Both Congress and President Barack Obama are taking measures to facilitate information sharing between the government and private companies on cyber threats.
The bill would authorize the sharing of cyber threat data with the National Cybersecurity and Communications Integration Center at the Department of Homeland Security. It would also allow the participation of information-sharing and analysis organizations that have self-certified that they follow best practices for the operation of such organizations.
The bill would also grant liability protections to companies for sharing cyber threat data with the NCCIC or with self-certified information-sharing and analysis organizations.
SB 456 narrowly defines what may be shared among industry and with the federal government to cyber threat data and requires that reasonable efforts be made to minimize data that may be used to identify specific persons.
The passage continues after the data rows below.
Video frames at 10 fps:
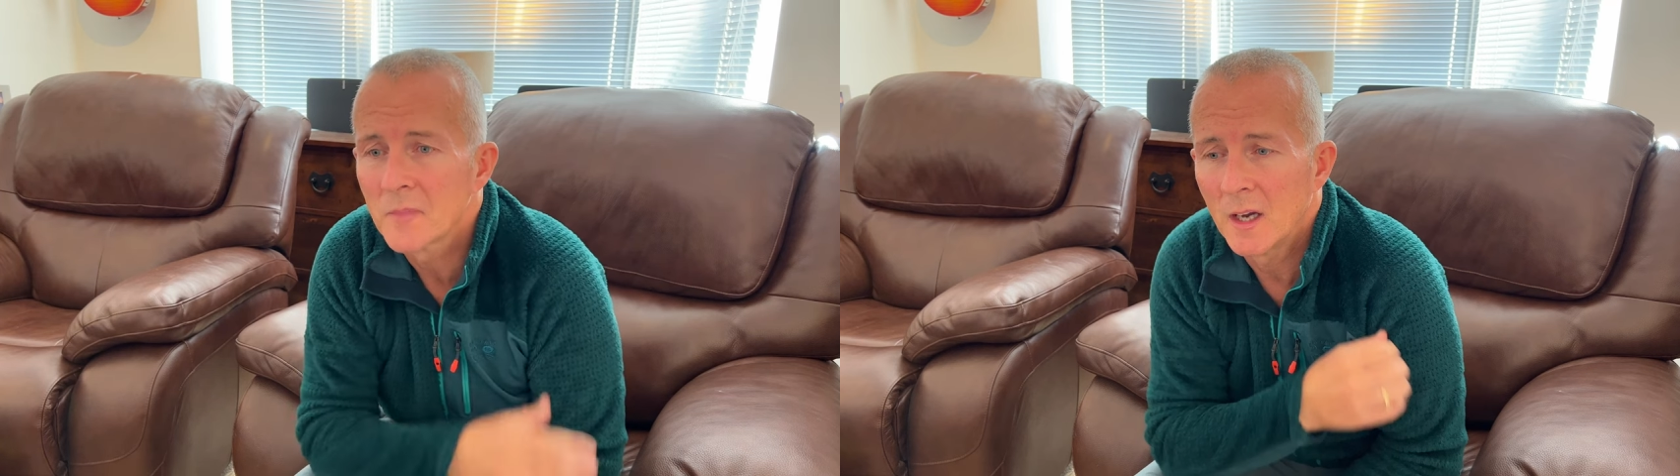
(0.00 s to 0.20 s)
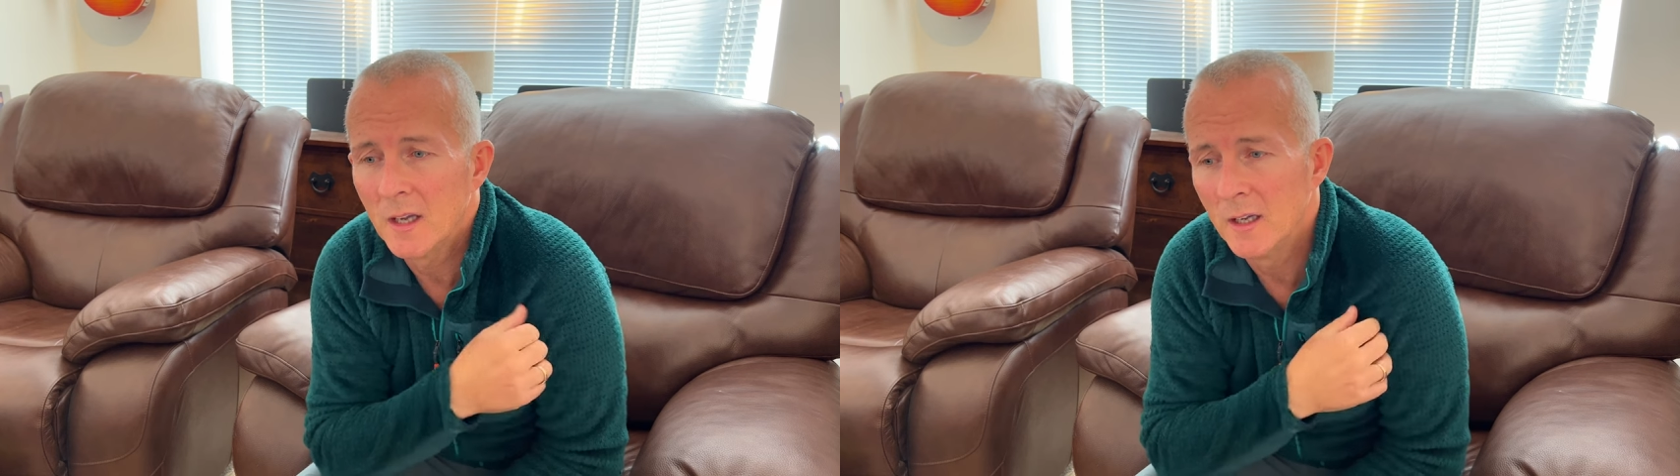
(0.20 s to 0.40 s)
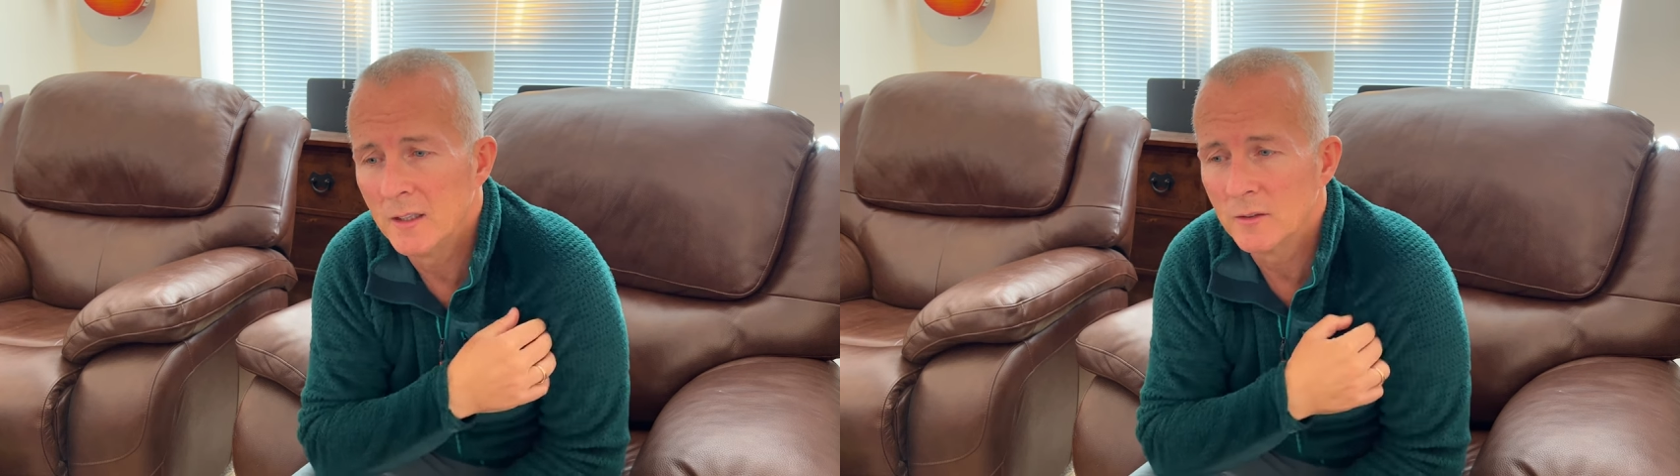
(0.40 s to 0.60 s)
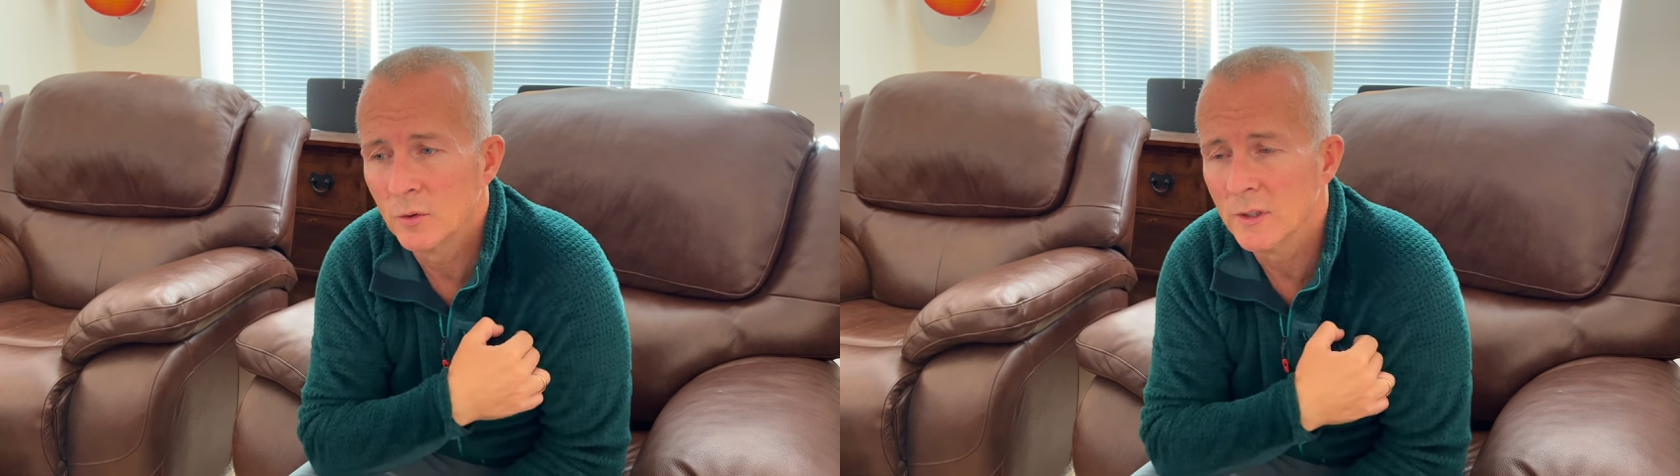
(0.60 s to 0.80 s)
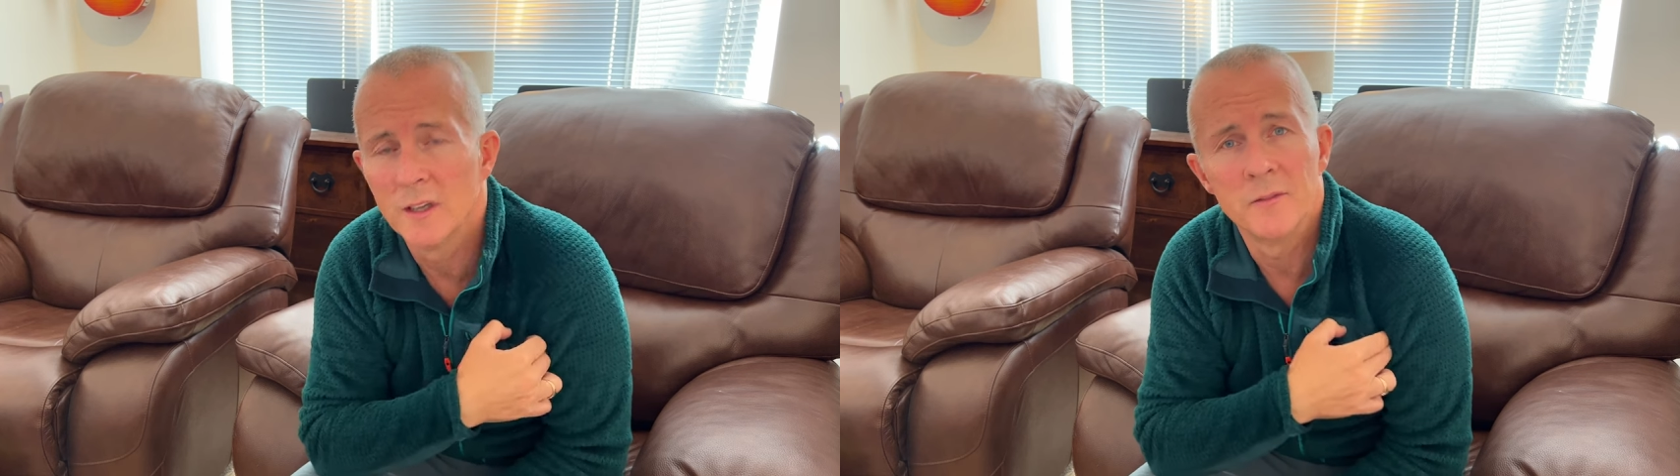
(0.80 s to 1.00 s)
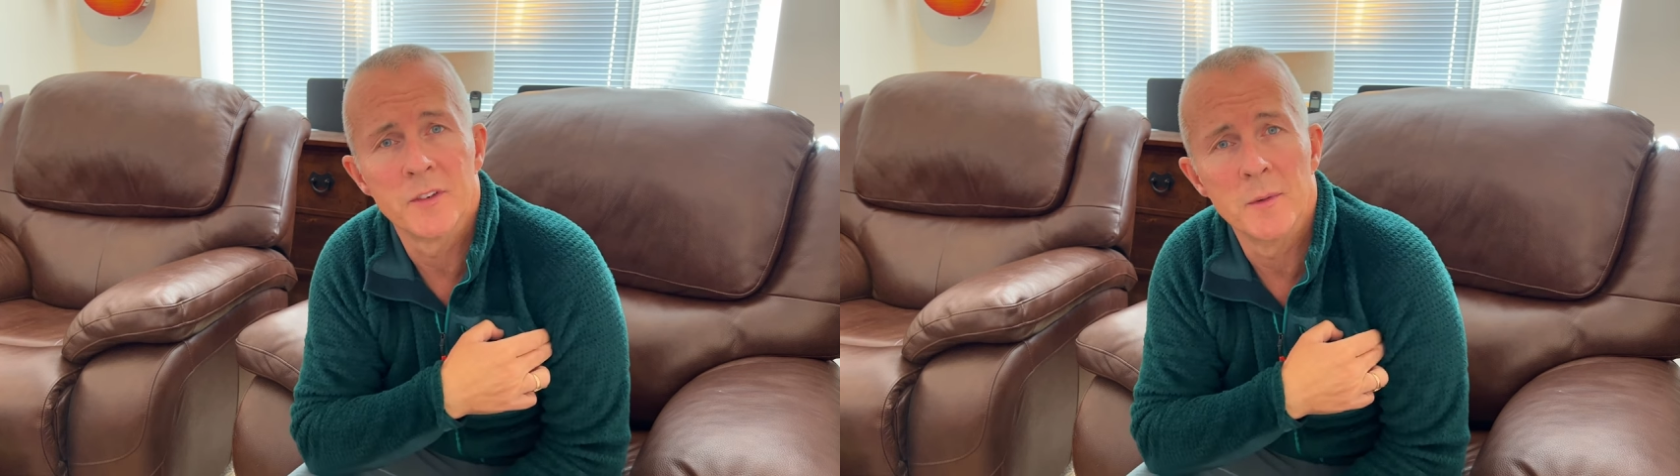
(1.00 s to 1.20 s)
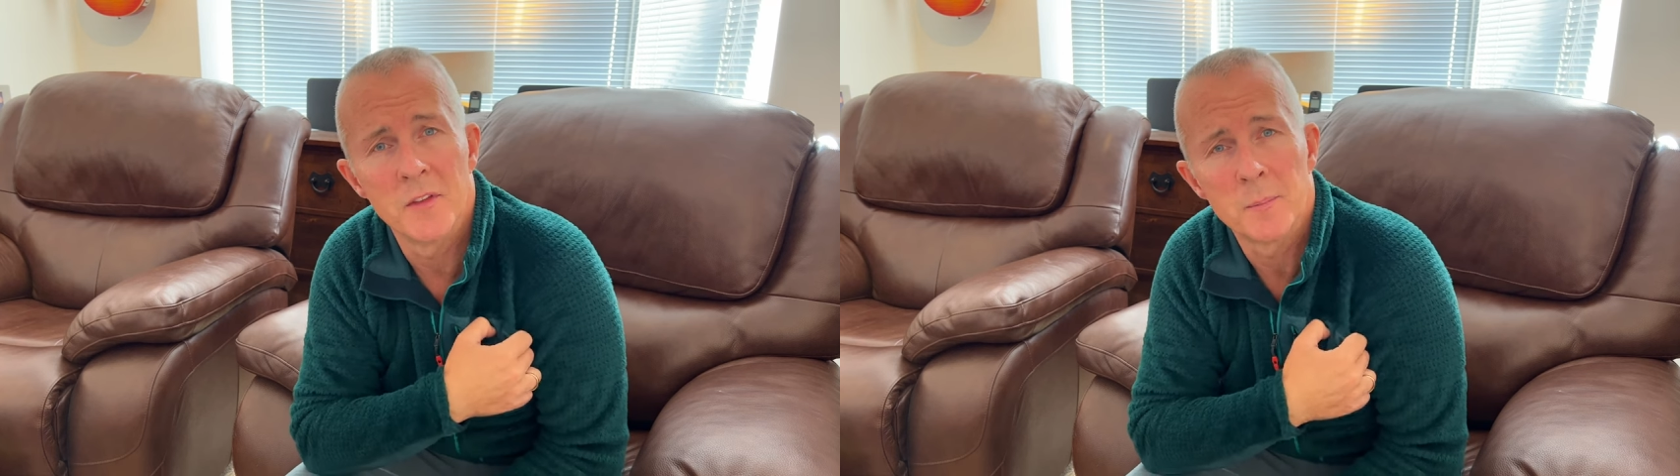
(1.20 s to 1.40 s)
uh, or learn from other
It would also narrowly limit how the federal government could use cyber threat data it receives.
“I invite and encourage all stakeholders to engage with my colleagues on the Homeland Security and Governmental Affairs Committee and me and provide feedback on how we can make this bill better in an open and transparent process,” Carper said in a press release announcing the introduction of the bill. “We must all work together to find a legislative solution that will address our cyber security needs while upholding the civil liberties we all cherish.”
Meanwhile, Obama on Friday is expected to sign an executive order easing the way for government, including the Department of Homeland Security, to share classified cyber threat information with companies, the Wall Street Journal reported Thursday.
“DHS previously wasn’t among the federal agencies that had [the] power” to share classified information, the WSJ wrote. “The change could be substantial, as DHS is supposed to serve as the primary interface between the government and companies when it comes to sharing information about cyber threats.”
The executive order, to be announced at a cybersecurity summit at Stanford University, would be limited in that it would not force private companies to share information; rather it would remain voluntary, the WSJ wrote.